Dans l’ISS, oubliez cette magnifique sensation de pouvoir s’écraser dans son lit après une journée de boulot. Ici, on flotte pour le meilleur et pour le pire. Plus sérieusement, dormir en flottant n’est pas désagréable du tout. C’est même plutôt apaisant à partir du moment où l’on ne se pose pas certaines questions: « Je suis à l’envers ou à l’endroit ? », « Je dors en position verticale ou horizontale ? » La seule chose qui me manque, c’est de pouvoir caler ma tête sur un oreiller. Du coup, je rentre quasiment entièrement dans le duvet pour avoir l’impression de « reposer » sur quelque chose. Cela ne me concerne pas, mais je sais que certains sont gênés par le bruit que fait la Station. Avec ses ventilateurs et ses pompes à contrôle thermique, l’ISS est comme une usine, il y a des bruits mécaniques partout. Les cabines ont beau être en partie insonorisées, impossible de dormir dans le silence total. C’est drôle parce qu’on me demande souvent si l’on fait des rêves cosmiques quand on dort dans l’espace. Désolé de vous décevoir, mais non, mon sommeil n’est pas plus agité là-haut. Je ne sais pas si c’est parce que je manque d’imagination ou tout simplement parce que je suis quelqu’un de très serein dans la vie, mais moi, quand je dors, je ne bouge pas d’un poil, c’est on/off, je suis plongé dans le noir et rien d’autre. Loin de moi l’envie de me plaindre. C’est comme ça que j’arrive à gérer, en toute détente, des journées de travail aussi éprouvantes.

Autre chose importante pour se sentir à son aise dans l’ISS, l’hygiène. Contrairement à certaines idées reçues, nous ne nous laissons pas aller. Tous les samedis matin, les six astronautes sont réquisitionnés durant six heures pour laver tous les recoins de la Station. Et l’impesanteur change tout. La poussière se met non pas sur le sol, mais dans les filtres de ventilations. Et il y en a des dizaines. Alors on se déplace en flottant avec nos aspirateurs. Les fils d’alimentation sont extensibles sur plusieurs mètres. Quand ils sont étendus, on dirait de grands serpents flottants. Notre maison est propre. Nous aussi évidemment. Sur Terre, on se salit plus facilement. Monter des escaliers, marcher vite, cela nous fait transpirer. Ici, tous ces efforts n’existent pas puisque l’on flotte.

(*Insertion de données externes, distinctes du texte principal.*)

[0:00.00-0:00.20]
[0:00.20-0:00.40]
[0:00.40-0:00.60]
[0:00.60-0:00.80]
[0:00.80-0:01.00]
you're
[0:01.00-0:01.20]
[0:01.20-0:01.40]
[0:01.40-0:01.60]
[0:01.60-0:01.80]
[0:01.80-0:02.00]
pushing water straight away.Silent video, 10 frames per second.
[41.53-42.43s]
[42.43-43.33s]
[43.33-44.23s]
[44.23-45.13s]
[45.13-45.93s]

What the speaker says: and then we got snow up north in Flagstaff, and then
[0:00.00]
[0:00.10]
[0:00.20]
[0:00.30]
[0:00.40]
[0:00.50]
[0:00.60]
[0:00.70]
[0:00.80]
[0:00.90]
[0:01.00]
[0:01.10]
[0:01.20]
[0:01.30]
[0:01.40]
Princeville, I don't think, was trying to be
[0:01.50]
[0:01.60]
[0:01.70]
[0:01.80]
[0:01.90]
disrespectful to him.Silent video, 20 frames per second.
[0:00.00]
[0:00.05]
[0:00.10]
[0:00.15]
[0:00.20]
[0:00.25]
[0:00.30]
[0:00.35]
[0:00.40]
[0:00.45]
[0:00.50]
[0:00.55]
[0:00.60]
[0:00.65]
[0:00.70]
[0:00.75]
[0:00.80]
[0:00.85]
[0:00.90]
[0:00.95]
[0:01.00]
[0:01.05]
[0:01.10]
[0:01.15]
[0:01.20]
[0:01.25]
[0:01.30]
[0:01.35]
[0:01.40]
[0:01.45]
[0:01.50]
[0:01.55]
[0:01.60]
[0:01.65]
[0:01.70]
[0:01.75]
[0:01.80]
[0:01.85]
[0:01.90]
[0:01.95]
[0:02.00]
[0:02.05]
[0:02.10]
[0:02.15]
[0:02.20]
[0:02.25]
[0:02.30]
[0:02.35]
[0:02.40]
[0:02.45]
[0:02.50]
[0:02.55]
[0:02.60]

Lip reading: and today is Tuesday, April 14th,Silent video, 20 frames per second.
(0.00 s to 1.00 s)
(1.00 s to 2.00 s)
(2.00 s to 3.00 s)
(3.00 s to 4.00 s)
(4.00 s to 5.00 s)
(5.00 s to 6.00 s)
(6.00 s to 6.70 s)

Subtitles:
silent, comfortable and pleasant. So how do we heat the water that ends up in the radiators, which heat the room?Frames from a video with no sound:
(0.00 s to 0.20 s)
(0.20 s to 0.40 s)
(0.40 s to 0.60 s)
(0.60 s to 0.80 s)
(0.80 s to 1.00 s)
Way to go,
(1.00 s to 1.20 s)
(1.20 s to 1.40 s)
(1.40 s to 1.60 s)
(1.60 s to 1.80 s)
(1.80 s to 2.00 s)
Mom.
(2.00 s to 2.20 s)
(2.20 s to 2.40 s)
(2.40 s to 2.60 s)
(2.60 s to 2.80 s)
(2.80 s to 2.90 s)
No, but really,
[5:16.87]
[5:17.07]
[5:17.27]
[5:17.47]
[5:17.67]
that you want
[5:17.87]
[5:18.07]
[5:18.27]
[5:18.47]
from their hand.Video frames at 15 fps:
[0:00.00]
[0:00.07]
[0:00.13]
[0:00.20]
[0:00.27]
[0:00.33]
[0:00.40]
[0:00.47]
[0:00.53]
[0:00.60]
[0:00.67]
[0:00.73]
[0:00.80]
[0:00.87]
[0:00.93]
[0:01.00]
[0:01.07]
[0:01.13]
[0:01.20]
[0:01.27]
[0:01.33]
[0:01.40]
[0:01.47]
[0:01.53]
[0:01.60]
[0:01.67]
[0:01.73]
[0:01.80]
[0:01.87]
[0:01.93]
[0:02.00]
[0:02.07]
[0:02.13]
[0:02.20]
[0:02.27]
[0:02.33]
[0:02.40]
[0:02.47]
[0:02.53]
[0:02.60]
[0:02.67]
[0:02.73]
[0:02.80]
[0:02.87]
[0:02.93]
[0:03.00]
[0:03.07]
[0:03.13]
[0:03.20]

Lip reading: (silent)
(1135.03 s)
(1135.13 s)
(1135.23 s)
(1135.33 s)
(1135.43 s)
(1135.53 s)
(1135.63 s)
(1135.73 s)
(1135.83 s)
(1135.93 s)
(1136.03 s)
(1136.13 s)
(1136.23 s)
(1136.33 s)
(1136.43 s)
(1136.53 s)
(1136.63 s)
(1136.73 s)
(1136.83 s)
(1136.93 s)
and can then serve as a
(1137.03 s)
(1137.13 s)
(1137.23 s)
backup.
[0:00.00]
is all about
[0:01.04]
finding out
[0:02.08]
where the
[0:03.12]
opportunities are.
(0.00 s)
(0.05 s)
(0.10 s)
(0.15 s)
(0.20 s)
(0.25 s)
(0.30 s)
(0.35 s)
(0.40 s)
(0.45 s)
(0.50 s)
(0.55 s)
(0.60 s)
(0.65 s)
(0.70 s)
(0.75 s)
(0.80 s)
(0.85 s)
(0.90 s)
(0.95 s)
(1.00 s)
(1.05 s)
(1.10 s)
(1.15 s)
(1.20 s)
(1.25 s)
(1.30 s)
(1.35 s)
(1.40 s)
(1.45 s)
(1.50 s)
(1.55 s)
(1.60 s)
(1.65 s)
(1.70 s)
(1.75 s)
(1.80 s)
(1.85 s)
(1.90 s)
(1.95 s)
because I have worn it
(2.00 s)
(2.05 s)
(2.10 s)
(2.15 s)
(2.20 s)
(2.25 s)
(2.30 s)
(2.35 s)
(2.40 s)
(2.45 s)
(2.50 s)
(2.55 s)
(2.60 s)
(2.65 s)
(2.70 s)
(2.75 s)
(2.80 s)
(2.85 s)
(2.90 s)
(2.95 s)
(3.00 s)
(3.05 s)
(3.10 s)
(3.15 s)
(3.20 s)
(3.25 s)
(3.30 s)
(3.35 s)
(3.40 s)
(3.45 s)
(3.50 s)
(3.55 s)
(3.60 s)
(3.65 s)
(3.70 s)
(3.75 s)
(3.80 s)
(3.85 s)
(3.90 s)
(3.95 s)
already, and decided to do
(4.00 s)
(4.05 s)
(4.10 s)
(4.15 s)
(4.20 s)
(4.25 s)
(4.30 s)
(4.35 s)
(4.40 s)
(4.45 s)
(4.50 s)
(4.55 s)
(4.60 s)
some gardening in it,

La sueur, on ne la ressent que quand on fait du sport. Alors, forcément, nous n’avons pas besoin de beaucoup de vêtements. Tout cela est calculé. Parce que chaque kilo envoyé en orbite coûte très cher. Du coup, on est rationné. On change de caleçon tous les deux jours, de chaussettes et de tee-shirt toutes les semaines, et de pantalon tous les mois! Nous avons une tenue spéciale pour faire du sport.

Rassurez-vous, on se lave tous les jours. Mais attention, l’eau est à manipuler avec précaution là-haut. Dispersez-la et c’est la panique: avec l’impesanteur, le liquide va flotter, s’échapper et risquer d’endommager les multiples composants électroniques. Alors pour me laver, j’utilise une technique propre aux astronautes. Je me sers de serviettes sèches légèrement imprégnées de savon, stockées dans des douilles en aluminium. On en branche une au robinet d’eau pour humidifier la serviette qui est alors prête à l’usage. Quelques allers/ retours sur la peau et on est propre. Pour les cheveux, nous utilisons un shampoing spécial ne nécessitant aucun rinçage. On applique, on frotte avec une serviette, et c’est propre. Enfin, pour se brosser les dents, l’idée est d’ouvrir le moins possible la bouche pour éviter que le dentifrice ne s’échappe. Interdit de se rincer le gosier. Aucune importance, le dentifrice est comestible.